* NUMA allocator on Opteron systems does non-local allocation on node0
[not found] <1449471.1223892929572.SLOX.WebMail.wwwrun@exchange.deltacomputer.de>
@ 2008-10-14 9:43 ` Oliver Weihe
2008-10-14 11:41 ` Lee Schermerhorn
0 siblings, 1 reply; 3+ messages in thread
From: Oliver Weihe @ 2008-10-14 9:43 UTC (permalink / raw)
To: linux-mm
Hello,
I've sent this to Andi Kleen and posted this on lkml. Andi suggested to
sent it to this mailing list.
--- cut here (part 1) ---
> Hi Andi,
>
> I'm not sure if you're the right person for this but I hope you are!
>
> I've notived that the memory allocation on NUMA systems (Opterons)
> does
> memory allocation on non-local nodes for processes running node0 even
> if
> local memory is available. (Kernel 2.6.25 and above)
>
> Currently I'm playing around with a quadsocket quadcore Opteron but
> I've
> observed this behavior on other Opteron systems aswell.
>
> Hardware specs:
> 1x Supermicro H8QM3-2
> 4x Quadcore Opteron
> 16x 2GiB (8 GiB memory per node)
>
> OS:
> currently openSUSE 10.3 but I've observed this on other distros aswell
> Kernel: 2.6.22.* (openSUSE) / 2.6.25.4 / 2.6.25.5 / 2.6.27 (vanilla
> config)
>
> Steps to reproduce:
> Start an application which needs alot of memory and watch the memory
> usage per node (I'm using "watch -n 1 numastat --hardware" to watch
> the
> memory usage per node)
> A quick&dirty code which allocates a big array and writes data into
> the
> array is enough!
>
> In my setup I'm allocating an array of ~7GiB memory size in a
> singlethreaded application.
> Startup: numactl --cpunodebind=X ./app
> For X=1,2,3 it works as expected, all memory is allocated on the local
> node.
> For X=0 I can see the memory beeing allocated on node0 as long as
> ~3GiB
> are "free" on node0. At this point the kernel starts using memory from
> node1 for the app!
>
> For parallel realworld apps I've seen a performance penalty of 30%
> compared to older kernels!
>
> numactl --cpunodebind=0 --membind=0 ./app "solves" the problem in this
> case but thats not the point!
>
> --
>
> Regards,
> Oliver Weihe
--- cut here (part 2) ---
> Hello,
>
> it seems that my reproducer is not very good. :(
> It "works" much better when you start several processes at once.
>
> for i in `seq 0 3`
> do
> numactl --cpunodebind=${i} ./app &
> done
> wait
>
> "app" still allocates some memory (7GiB per process) and fills the
> array
> with data.
>
>
> I've noticed this behaviour during some HPL (Linpack benchmark
> from/for
> top500.org) runs. For small data sets there's no difference in speed
> between the kernels while for big data sets (allmost the whole memory)

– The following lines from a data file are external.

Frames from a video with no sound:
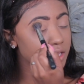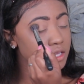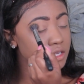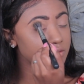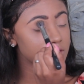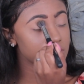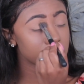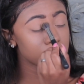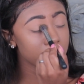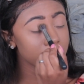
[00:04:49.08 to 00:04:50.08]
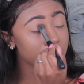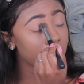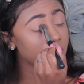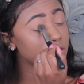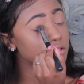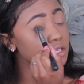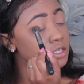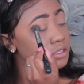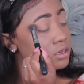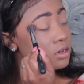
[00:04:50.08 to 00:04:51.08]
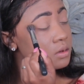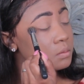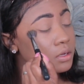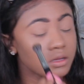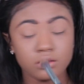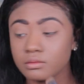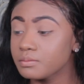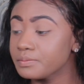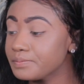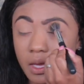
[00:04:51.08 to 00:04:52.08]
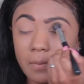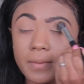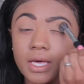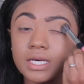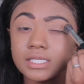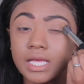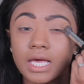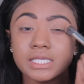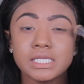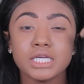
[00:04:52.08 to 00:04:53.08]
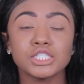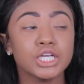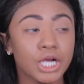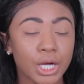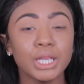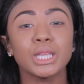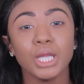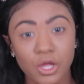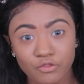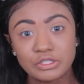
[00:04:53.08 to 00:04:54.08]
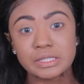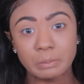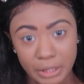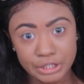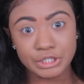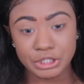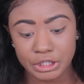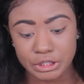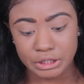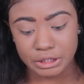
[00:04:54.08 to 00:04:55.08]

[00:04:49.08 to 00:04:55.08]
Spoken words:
the end of this tutorial, I don't eat it up. Because like I said, your girl loves peaches.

> 2.6.23 and newer kernels are slower than 2.6.22.
> I'm using OpenMPI with the runtime option "--mca mpi_paffinity_alone
> 1"
> to pin each process on a specific CPU.
>
> The bad news is: I can crash allmost every Quadcore Opteron system
> with
> kernels 2.6.21.x to 2.6.24.x with "parallel memory allocation and
> filling the memory with data" (parallel means: there is one process
> per
> core doing this). While it takes some time on dualsocket machines it
> takes often less than 1 minute on quadsocket quadcores until the
> system
> freezes.
> Yust for the case it is some vendor specific BIOS bug: we're using
> supermicro mainboards.
>
> > [Another copy of the reply with linux-kernel added this time]
> >
> > > In my setup I'm allocating an array of ~7GiB memory size in a
> > > singlethreaded application.
> > > Startup: numactl --cpunodebind=X ./app
> > > For X=1,2,3 it works as expected, all memory is allocated on the
> > > local
> > > node.
> > > For X=0 I can see the memory beeing allocated on node0 as long as
> > > ~3GiB
> > > are "free" on node0. At this point the kernel starts using memory
> > > from
> > > node1 for the app!
> >
> > Hmm, that sounds like it doesn't want to use the 4GB DMA zone.
> >
> > Normally there should be no protection on it, but perhaps something
> > broke.
> >
> > What does cat /proc/sys/owmem_reserve_ratio say?
>
> 2.6.22.x:
> # cat /proc/sys/vm/lowmem_reserve_ratio
> 256 256
>
> 2.6.23.8 (and above)
> # cat /proc/sys/vm/lowmem_reserve_ratio
> 256 256 32
>
>
> > > For parallel realworld apps I've seen a performance penalty of 30%
> > > compared to older kernels!
> >
> > Compared to what older kernels? When did it start?
>
> I've tested some kernel Versions that I've laying around here...
> working fine: 2.6.22.18-0.2-default (openSUSE) / 2.6.22.9 (kernel.org)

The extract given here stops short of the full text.